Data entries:

· · · ·

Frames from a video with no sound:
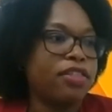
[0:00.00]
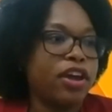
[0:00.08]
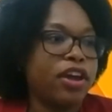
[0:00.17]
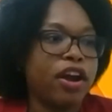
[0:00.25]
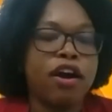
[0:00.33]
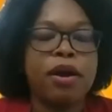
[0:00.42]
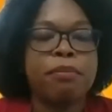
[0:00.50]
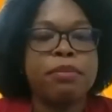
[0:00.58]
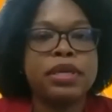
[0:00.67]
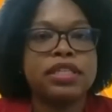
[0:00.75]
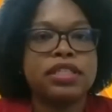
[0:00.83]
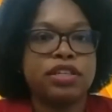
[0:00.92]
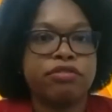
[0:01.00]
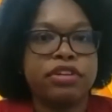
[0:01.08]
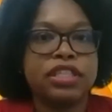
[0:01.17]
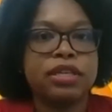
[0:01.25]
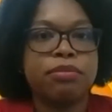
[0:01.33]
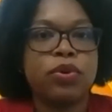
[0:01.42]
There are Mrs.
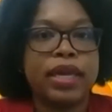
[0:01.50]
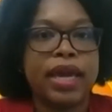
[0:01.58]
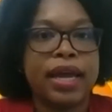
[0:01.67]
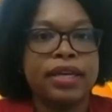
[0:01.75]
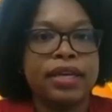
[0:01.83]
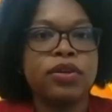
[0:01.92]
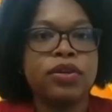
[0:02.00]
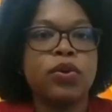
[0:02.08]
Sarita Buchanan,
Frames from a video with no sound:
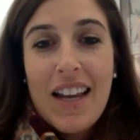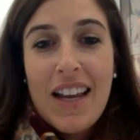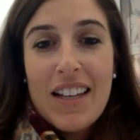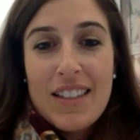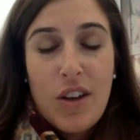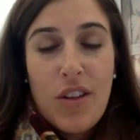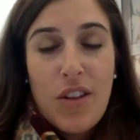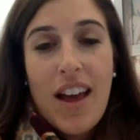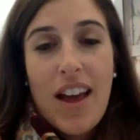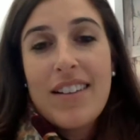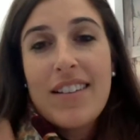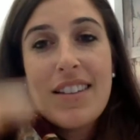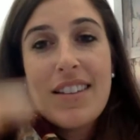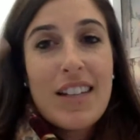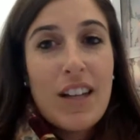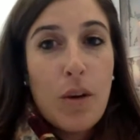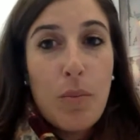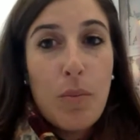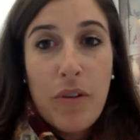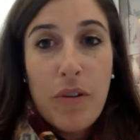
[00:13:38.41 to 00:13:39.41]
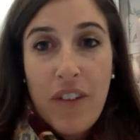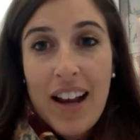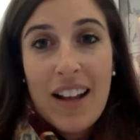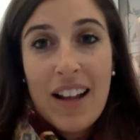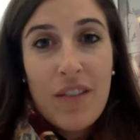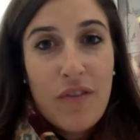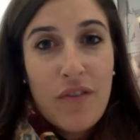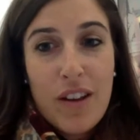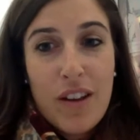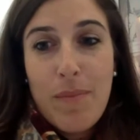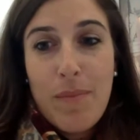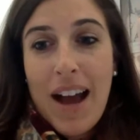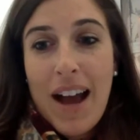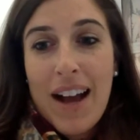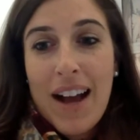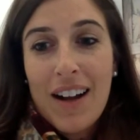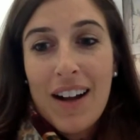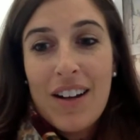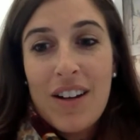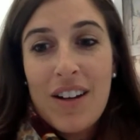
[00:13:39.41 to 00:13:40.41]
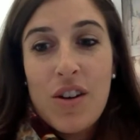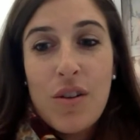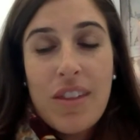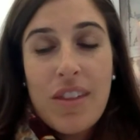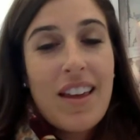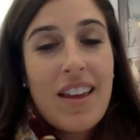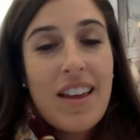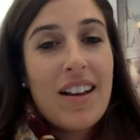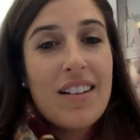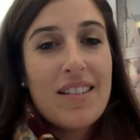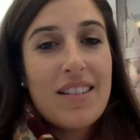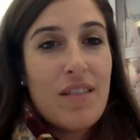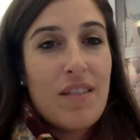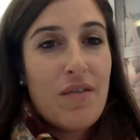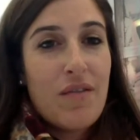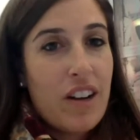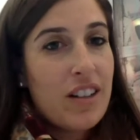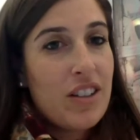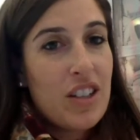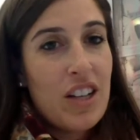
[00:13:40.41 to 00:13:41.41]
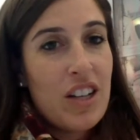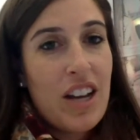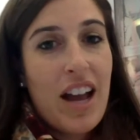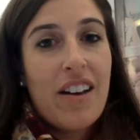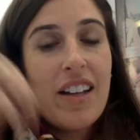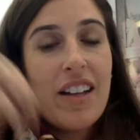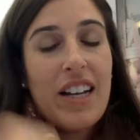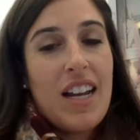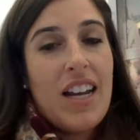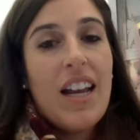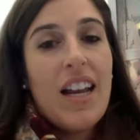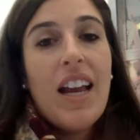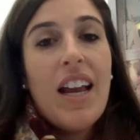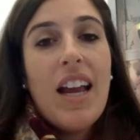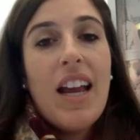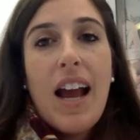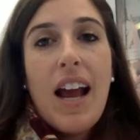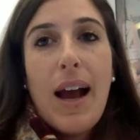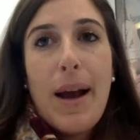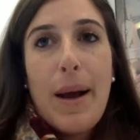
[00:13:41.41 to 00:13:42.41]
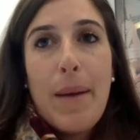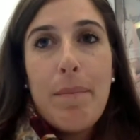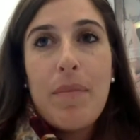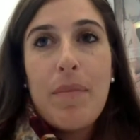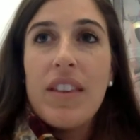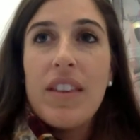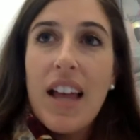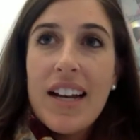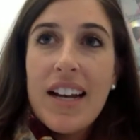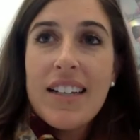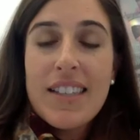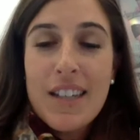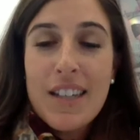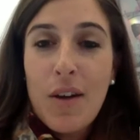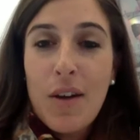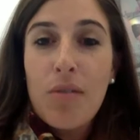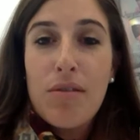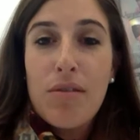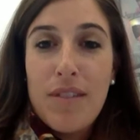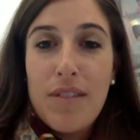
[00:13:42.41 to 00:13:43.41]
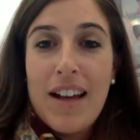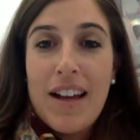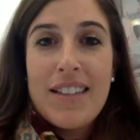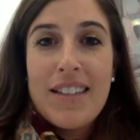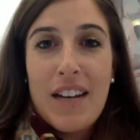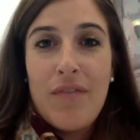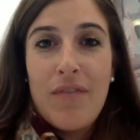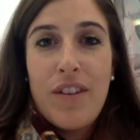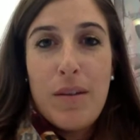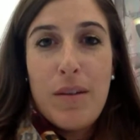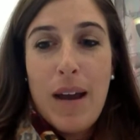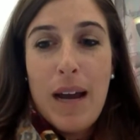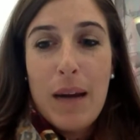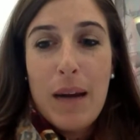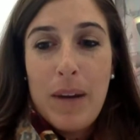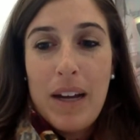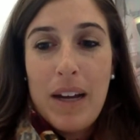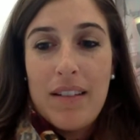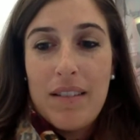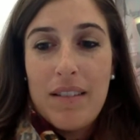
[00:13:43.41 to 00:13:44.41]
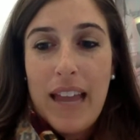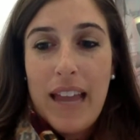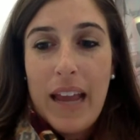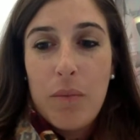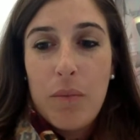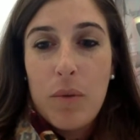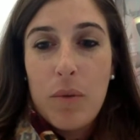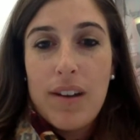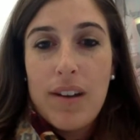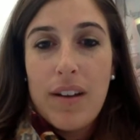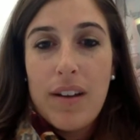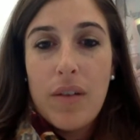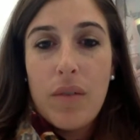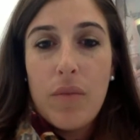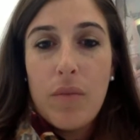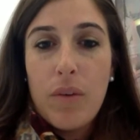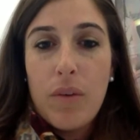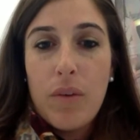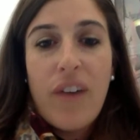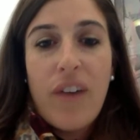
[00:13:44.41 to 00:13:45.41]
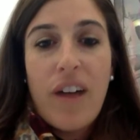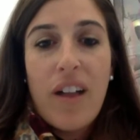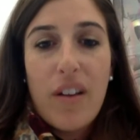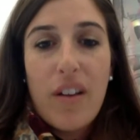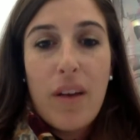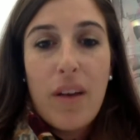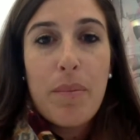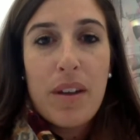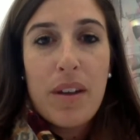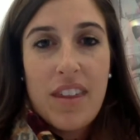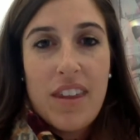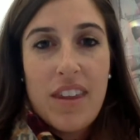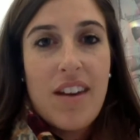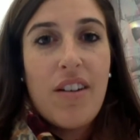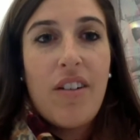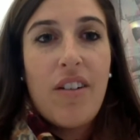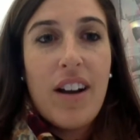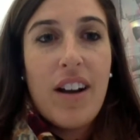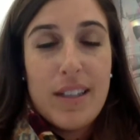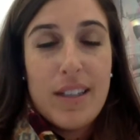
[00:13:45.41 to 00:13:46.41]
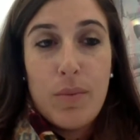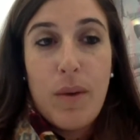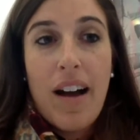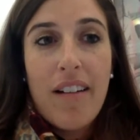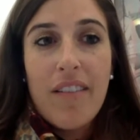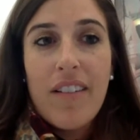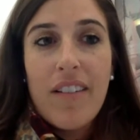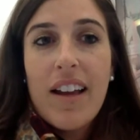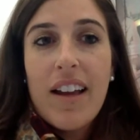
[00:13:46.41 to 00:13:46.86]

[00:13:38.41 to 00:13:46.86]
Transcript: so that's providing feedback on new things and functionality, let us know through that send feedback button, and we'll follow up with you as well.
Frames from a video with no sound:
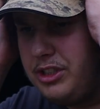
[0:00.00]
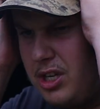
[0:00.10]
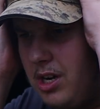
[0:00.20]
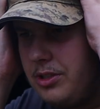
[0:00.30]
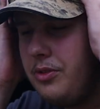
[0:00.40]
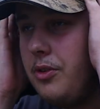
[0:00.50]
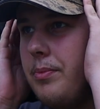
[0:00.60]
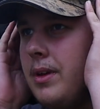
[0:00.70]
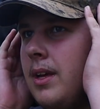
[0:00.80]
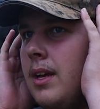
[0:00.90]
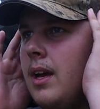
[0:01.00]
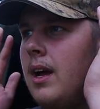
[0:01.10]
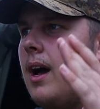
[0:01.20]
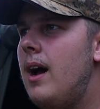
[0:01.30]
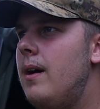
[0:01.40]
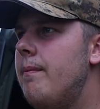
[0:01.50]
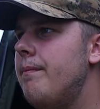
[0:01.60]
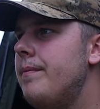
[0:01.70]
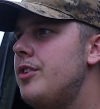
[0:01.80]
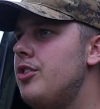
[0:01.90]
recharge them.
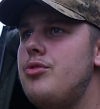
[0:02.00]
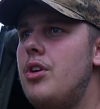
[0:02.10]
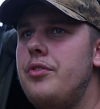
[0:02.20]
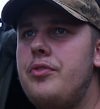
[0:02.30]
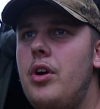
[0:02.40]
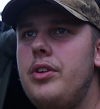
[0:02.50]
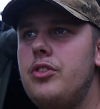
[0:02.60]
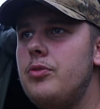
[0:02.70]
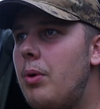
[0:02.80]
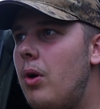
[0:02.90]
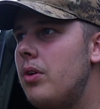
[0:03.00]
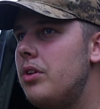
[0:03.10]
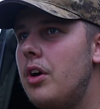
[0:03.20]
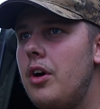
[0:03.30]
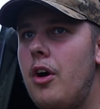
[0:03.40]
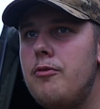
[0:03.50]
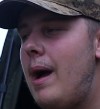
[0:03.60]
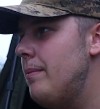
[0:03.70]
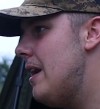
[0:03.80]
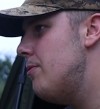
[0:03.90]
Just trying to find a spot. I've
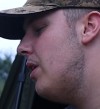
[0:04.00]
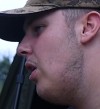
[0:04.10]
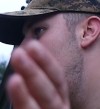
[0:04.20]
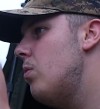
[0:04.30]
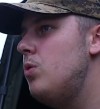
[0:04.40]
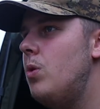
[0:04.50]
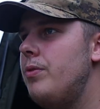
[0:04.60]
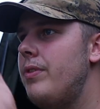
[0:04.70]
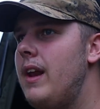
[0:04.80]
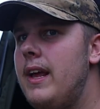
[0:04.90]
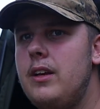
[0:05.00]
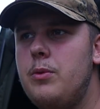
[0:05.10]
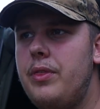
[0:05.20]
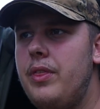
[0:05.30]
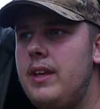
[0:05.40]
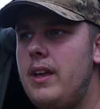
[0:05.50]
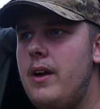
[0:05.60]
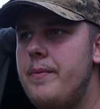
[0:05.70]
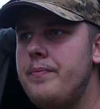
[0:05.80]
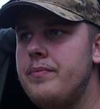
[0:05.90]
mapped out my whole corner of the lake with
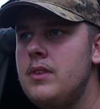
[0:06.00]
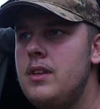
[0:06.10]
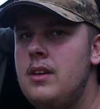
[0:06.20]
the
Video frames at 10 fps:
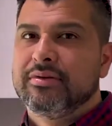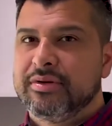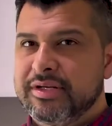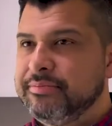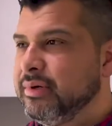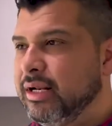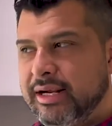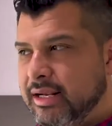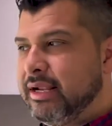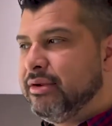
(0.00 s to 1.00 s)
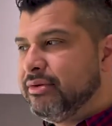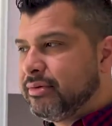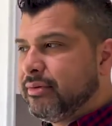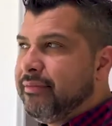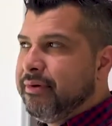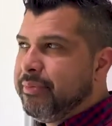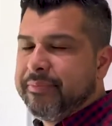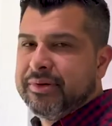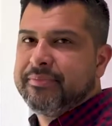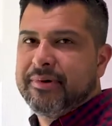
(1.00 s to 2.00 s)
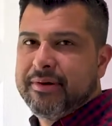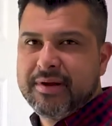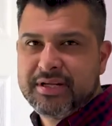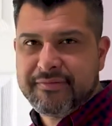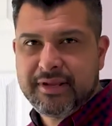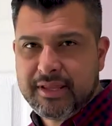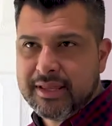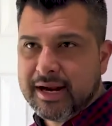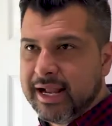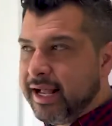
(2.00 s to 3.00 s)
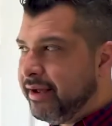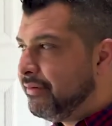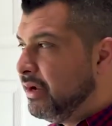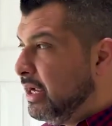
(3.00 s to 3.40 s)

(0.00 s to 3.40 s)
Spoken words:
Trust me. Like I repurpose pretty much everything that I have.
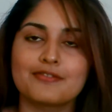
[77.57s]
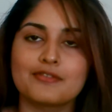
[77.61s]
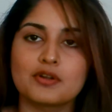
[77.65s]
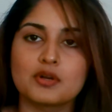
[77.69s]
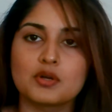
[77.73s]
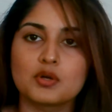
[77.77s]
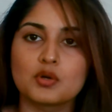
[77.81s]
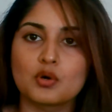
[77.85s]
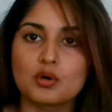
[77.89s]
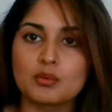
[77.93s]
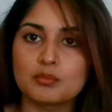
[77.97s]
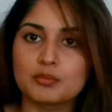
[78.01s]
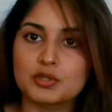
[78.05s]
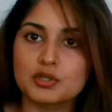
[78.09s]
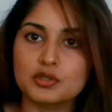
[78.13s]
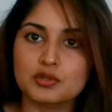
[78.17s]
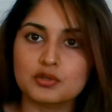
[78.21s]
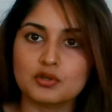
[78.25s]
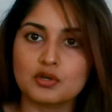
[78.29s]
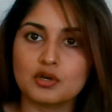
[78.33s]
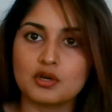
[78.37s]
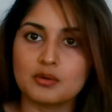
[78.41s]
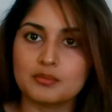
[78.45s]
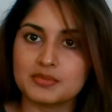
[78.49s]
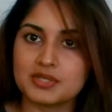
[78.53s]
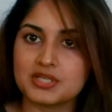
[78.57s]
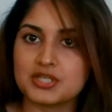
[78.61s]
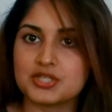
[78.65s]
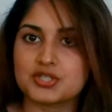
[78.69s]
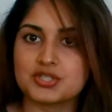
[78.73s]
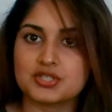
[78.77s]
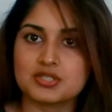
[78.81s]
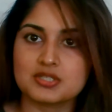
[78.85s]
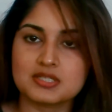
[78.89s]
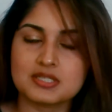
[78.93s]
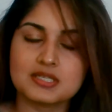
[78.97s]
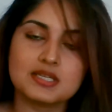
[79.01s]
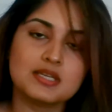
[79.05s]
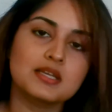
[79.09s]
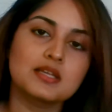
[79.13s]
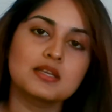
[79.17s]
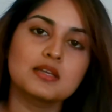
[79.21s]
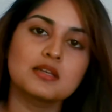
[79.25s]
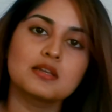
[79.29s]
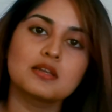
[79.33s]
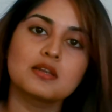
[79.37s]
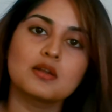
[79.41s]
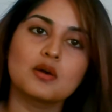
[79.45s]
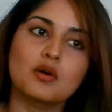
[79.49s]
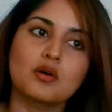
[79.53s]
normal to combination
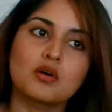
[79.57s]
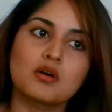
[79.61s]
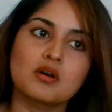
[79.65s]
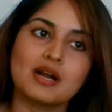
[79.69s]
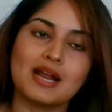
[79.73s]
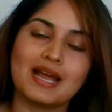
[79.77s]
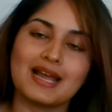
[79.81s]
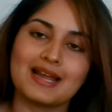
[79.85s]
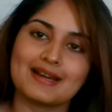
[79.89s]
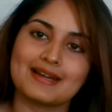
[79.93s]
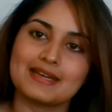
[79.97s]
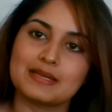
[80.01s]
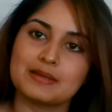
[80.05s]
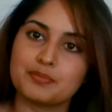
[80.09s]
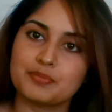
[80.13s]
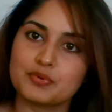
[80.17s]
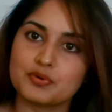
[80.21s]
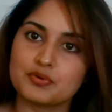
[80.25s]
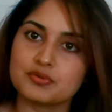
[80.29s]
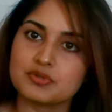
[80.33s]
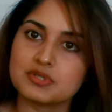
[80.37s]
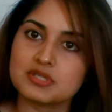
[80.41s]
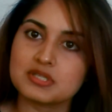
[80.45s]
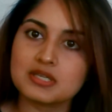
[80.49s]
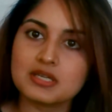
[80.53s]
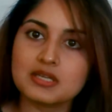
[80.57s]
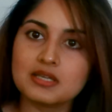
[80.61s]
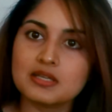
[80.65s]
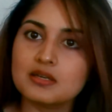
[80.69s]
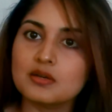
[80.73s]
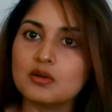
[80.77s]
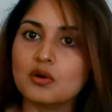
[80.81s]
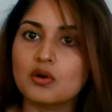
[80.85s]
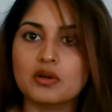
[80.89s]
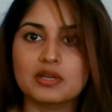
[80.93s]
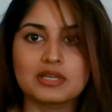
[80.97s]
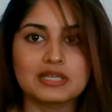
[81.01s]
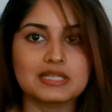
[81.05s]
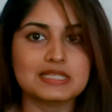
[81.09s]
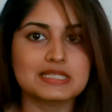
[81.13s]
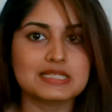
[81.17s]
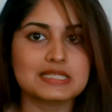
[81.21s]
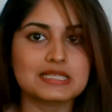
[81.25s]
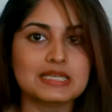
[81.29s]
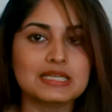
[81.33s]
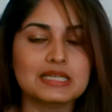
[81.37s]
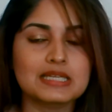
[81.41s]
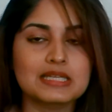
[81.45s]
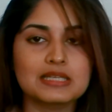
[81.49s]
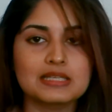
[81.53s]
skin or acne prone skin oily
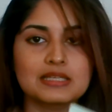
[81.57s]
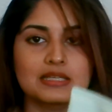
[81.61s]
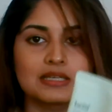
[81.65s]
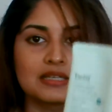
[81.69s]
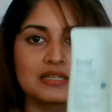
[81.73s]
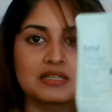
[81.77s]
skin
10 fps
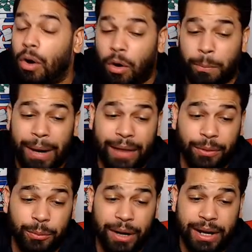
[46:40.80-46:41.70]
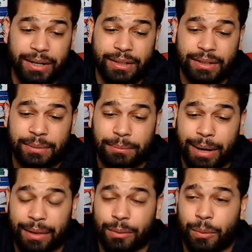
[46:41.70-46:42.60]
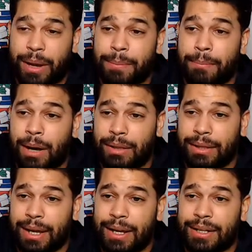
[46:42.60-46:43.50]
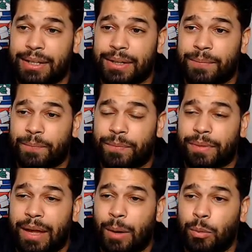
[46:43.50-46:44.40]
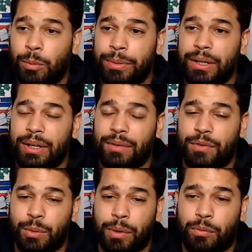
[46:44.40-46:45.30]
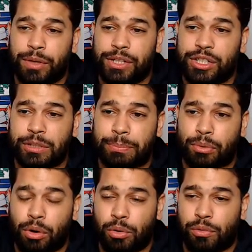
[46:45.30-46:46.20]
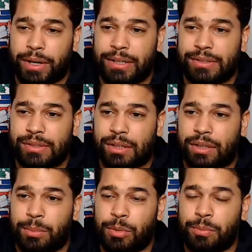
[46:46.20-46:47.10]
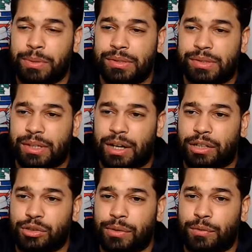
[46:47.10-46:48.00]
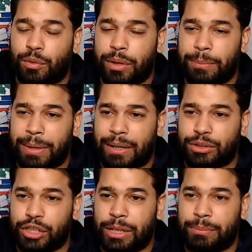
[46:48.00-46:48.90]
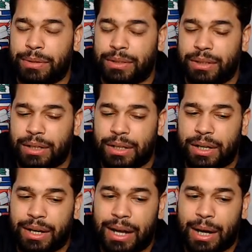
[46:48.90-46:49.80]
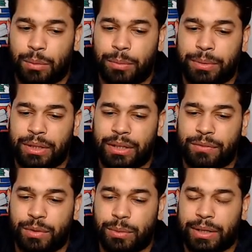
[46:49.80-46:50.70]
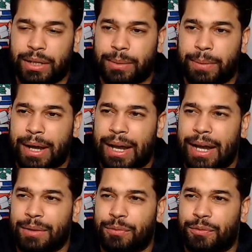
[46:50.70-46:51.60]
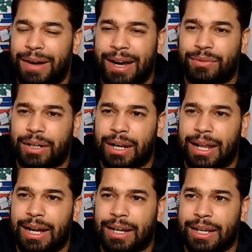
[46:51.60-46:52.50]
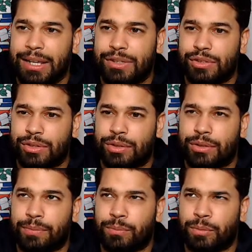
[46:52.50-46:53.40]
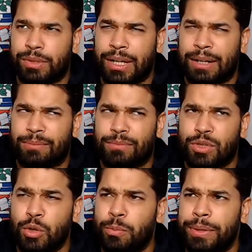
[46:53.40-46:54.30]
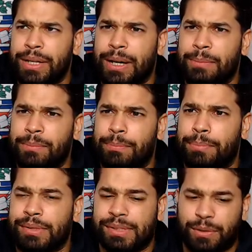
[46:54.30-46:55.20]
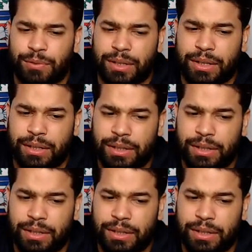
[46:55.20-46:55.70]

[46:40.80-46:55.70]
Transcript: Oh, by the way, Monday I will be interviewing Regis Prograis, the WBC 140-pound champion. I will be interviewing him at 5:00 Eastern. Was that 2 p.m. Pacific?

· · · ·

— Task directions —
Lines from the one containing "[46:44.40-46:45.30]" through the end of the entries above, both included, are to be written out exactly; no pictures and no other lines.

— Response area —
[46:44.40-46:45.30]
[46:45.30-46:46.20]
[46:46.20-46:47.10]
[46:47.10-46:48.00]
[46:48.00-46:48.90]
[46:48.90-46:49.80]
[46:49.80-46:50.70]
[46:50.70-46:51.60]
[46:51.60-46:52.50]
[46:52.50-46:53.40]
[46:53.40-46:54.30]
[46:54.30-46:55.20]
[46:55.20-46:55.70]

[46:40.80-46:55.70]
Transcript: Oh, by the way, Monday I will be interviewing Regis Prograis, the WBC 140-pound champion. I will be interviewing him at 5:00 Eastern. Was that 2 p.m. Pacific?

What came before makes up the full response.